Les rumeurs fusaient. On le disait à bout de souffle, presque mort, incapable de tenir un concert. Ce samedi 16 juin au Stade de France, la Taulier a rétabli la vérité.
Certains vont à un concert de Johnny comme d’autres vont à Lourdes. Pleins d’espoir, déjà certains d’assister à un miracle. D’autres en revanche traînent un peu les pieds, pas vraiment convaincus que ce rockeur tout juste âgé de 69 ans soit encore capable de grand-chose.
Au moment de pénétrer l’immense arène du Stade de France, le doute perdure. Les gradins clairsemés, la fosse à moitié remplie, une chanteuse québécoise énergique mais une foule peu réceptive : aurait-on mieux fait de rester à la maison ?
Puis Louis Bertignac entre en scène. Il est 20h00, et à mesure que le jour décline l’ambiance se réchauffe. En un set court d’à peine trente minutes, l’ex guitariste de Téléphone parvient à dynamiser la foule. Une reprise de « Cendrillon » mêlée à « So Lonely » de Police ; un « Ca c’est vraiment toi » couplé à « Satisfaction » des Stones et un « « Autre monde » repris en chœur par le public…l’espoir naît.

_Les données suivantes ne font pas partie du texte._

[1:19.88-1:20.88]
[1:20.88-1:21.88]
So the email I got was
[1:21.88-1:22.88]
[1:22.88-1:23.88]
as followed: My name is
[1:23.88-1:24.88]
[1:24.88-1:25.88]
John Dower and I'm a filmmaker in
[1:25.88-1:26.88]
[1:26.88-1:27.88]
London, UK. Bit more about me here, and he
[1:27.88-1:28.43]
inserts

La première partie achevée, démarre une période de latence. Un moment pendant lequel le public fantasme («je suis sûr qu’il va jouer celle-ci » « moi je parie plutôt sur celle-là » « Il va y avoir tel ou tel invité ») et tente de conjurer l’attente en manifestant son enthousiasme (les olas, cris en tout genre). Des instants aussi où d’autres visages connus apparaissent comme tout droit surgis du Bottin Mondain. Un chanteur amateur de poker ; une humouriste maladroite avec les additions de restaurant : un publicitaire très porté sur les Rolex ; un comédien devenu l’année dernière Intouchable ; le pape aux Ray Ban de la critique rock ; un rappeur adopté par la Polisse et même, surprise, un Ministre de l’Intérieur fraîchement nommé. Sans oublier bien sûr Laetitia la bien-nommée, blonde étincelante, saluant la foule pareille à une reine de concours de beauté.

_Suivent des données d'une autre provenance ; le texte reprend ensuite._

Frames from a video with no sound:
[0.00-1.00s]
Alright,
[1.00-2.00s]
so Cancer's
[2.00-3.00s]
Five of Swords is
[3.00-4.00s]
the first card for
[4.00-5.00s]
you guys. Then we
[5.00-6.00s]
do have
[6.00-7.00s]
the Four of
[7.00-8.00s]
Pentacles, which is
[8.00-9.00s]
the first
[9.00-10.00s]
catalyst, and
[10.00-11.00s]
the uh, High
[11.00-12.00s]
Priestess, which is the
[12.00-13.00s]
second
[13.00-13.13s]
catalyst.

21h35. Les regards se tournent vers la scène. Explosions, images d’une ville en flammes, vacarme tonitruant : Johnny descend d’une nacelle et plus de doute possible, le concert démarre.
Le son est lourd, le groupe emmené par le guitariste Yarol Poupaud (FFF, Black Minou) percute et ouvre un espace suffisant à la voix de Johnny, une voix très en forme, malgré les excès, les difficultés et l’âge.
Après ce « Allumer le feu », et deux ou trois morceaux électriques et rageurs, l’incursion de musiciens classiques de l’Orchestre de Paris insuffle une autre énergie au concert. Sous des spotlights rougeâtres, Johnny reprend « Diego (libre dans sa tête) » écrite par son ami Michel Berger. Une version simple, sans ambages, violons et voix, puissante et touchante.
Vers la moitié du concert, quand le stade est définitivement acquis à sa cause, Johnny ouvre la parenthèse « unplugged » du show. Guitares acoustiques, contrebasse, formation réduite : le petit groupe se déplace sur une plateforme jusqu’au cœur de la fosse. L’idole de jeunes et des plus anciens devient du coup proche, comme accessible. Il semble ravi, ému de fêter ses 69 ans dans ces conditions (« un chiffre érotique ») entonnant des reprises d’Elvis Presley et Eddie Cochran, deux de ses figures tutélaires.
Passé ces instants intimistes et légèrement nostalgiques, la dernière partie du spectacle sonne comme une conclusion efficace. « Que je t’aime » hurlé par la foule ; « L’envie », « La musique que j’aime » en duo avec son ami d’enfance Eddy Mitchell ou encore « Quand on a que l’amour » de Brel accompagné du pianiste Yvan Cassar. La partie est gagnée.
Minuit. Les lumières se rallument, les VIP achèvent leurs coupes de champagne, les fans se préparent déjà au concert du lendemain, et des réponses tombent. Rien n’est fruit du hasard. Et malgré des pointes un peu kitsch, clinquantes, Johnny reste un immense artiste avec qui l’on ne regrette pas sa première fois.